- [TRY IT]: Everything in the listing should be transcribed exactly, apart from the pictures.

- [DATA EXCERPTS]:
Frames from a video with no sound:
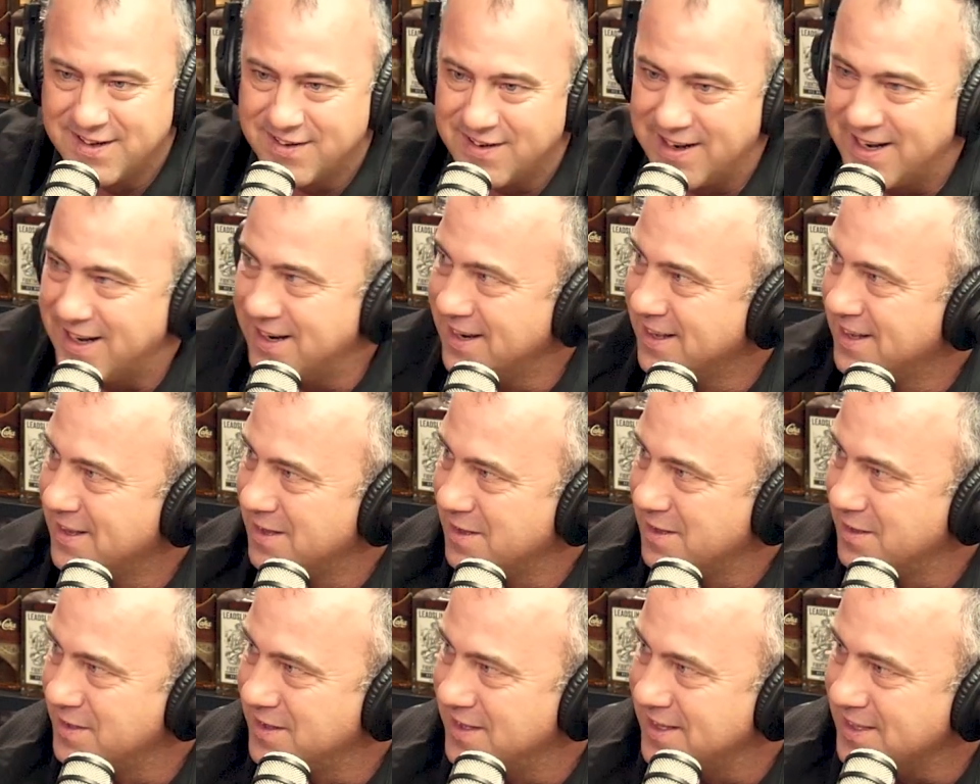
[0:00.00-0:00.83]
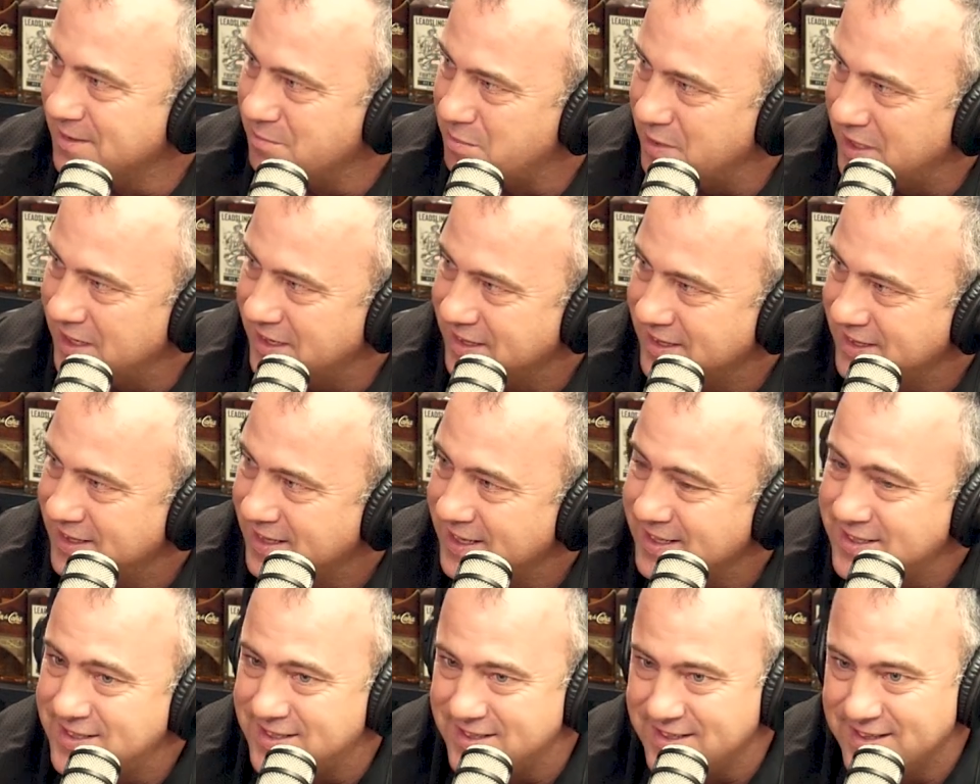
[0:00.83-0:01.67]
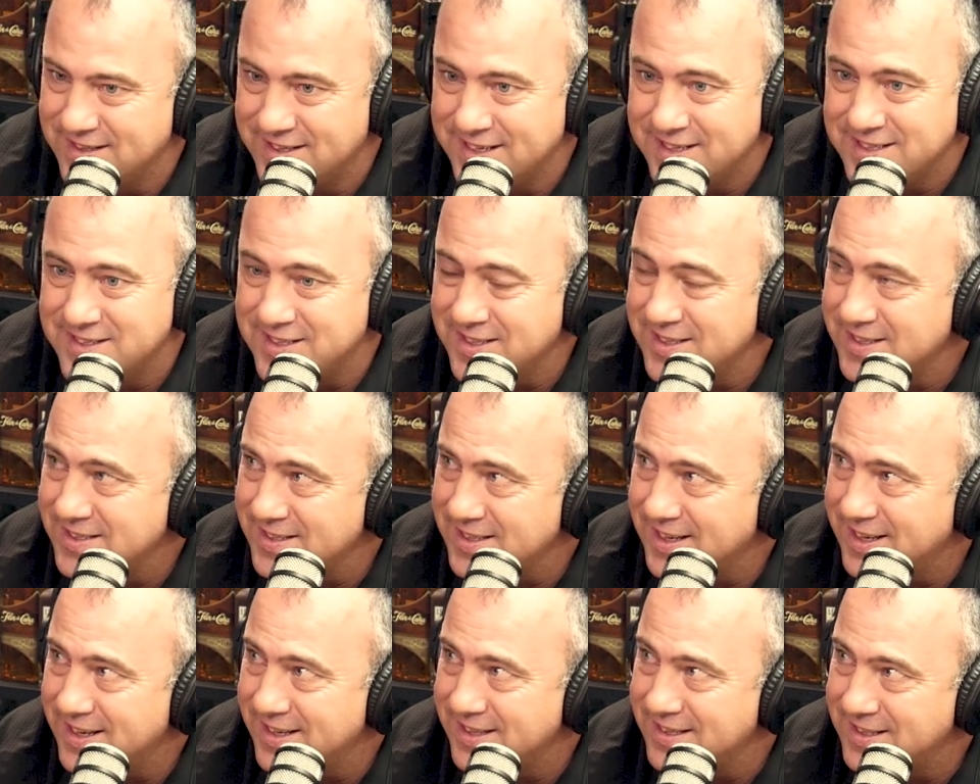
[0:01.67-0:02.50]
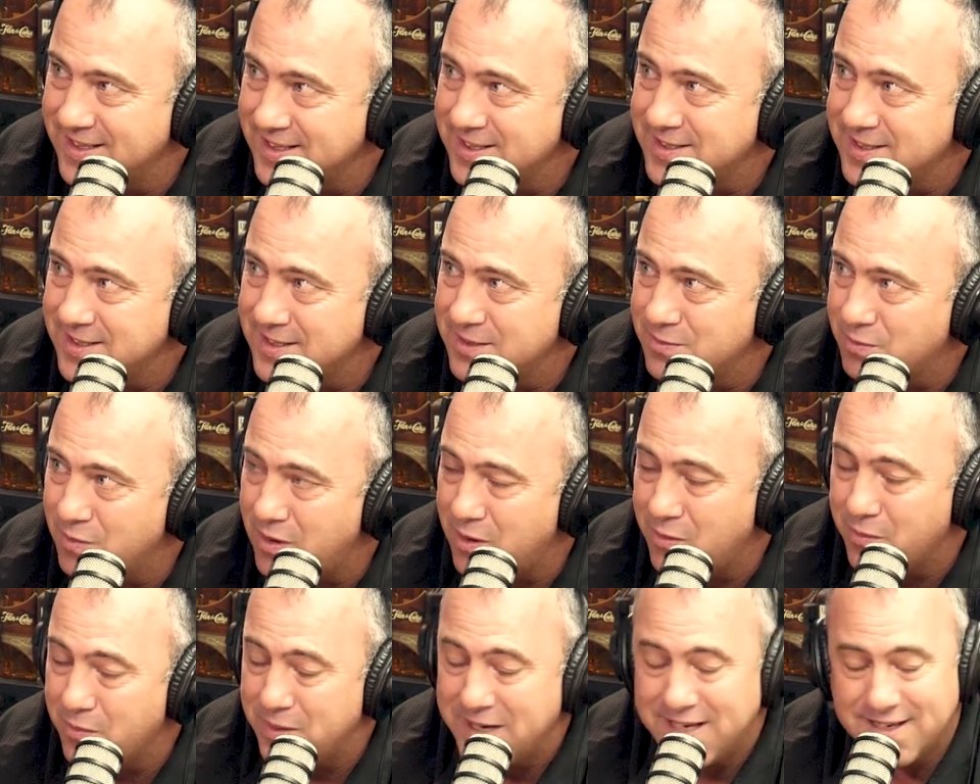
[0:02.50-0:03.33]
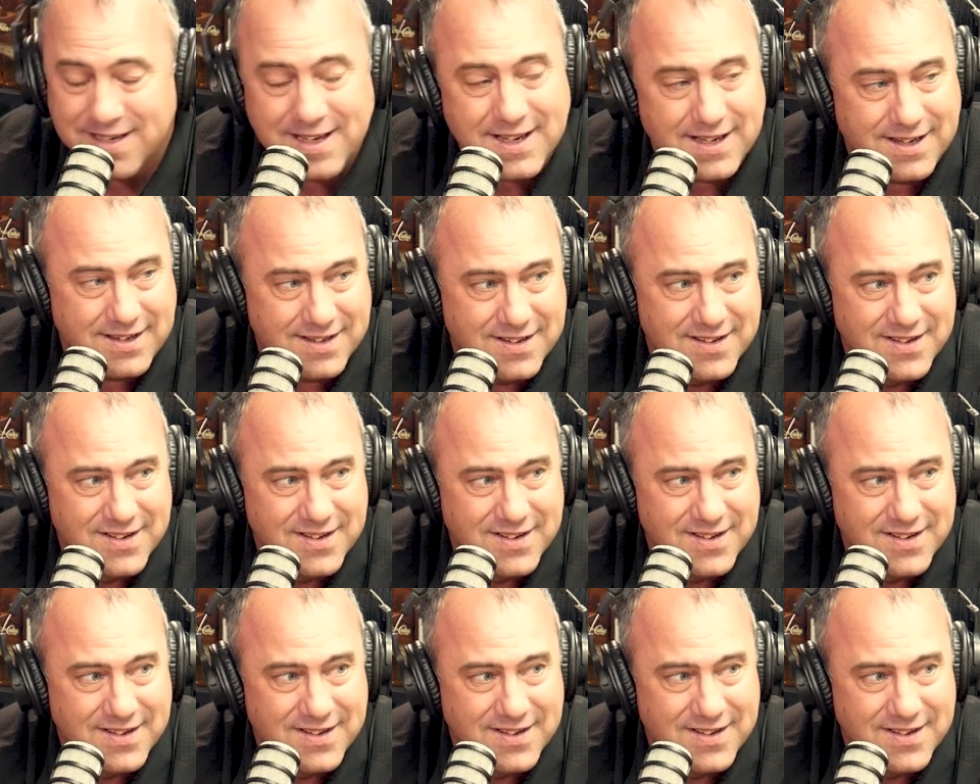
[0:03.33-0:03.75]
Right. But this is what we did.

- [FINISHED TASK]:
Frames from a video with no sound:
[0:00.00-0:00.83]
[0:00.83-0:01.67]
[0:01.67-0:02.50]
[0:02.50-0:03.33]
[0:03.33-0:03.75]
Right. But this is what we did.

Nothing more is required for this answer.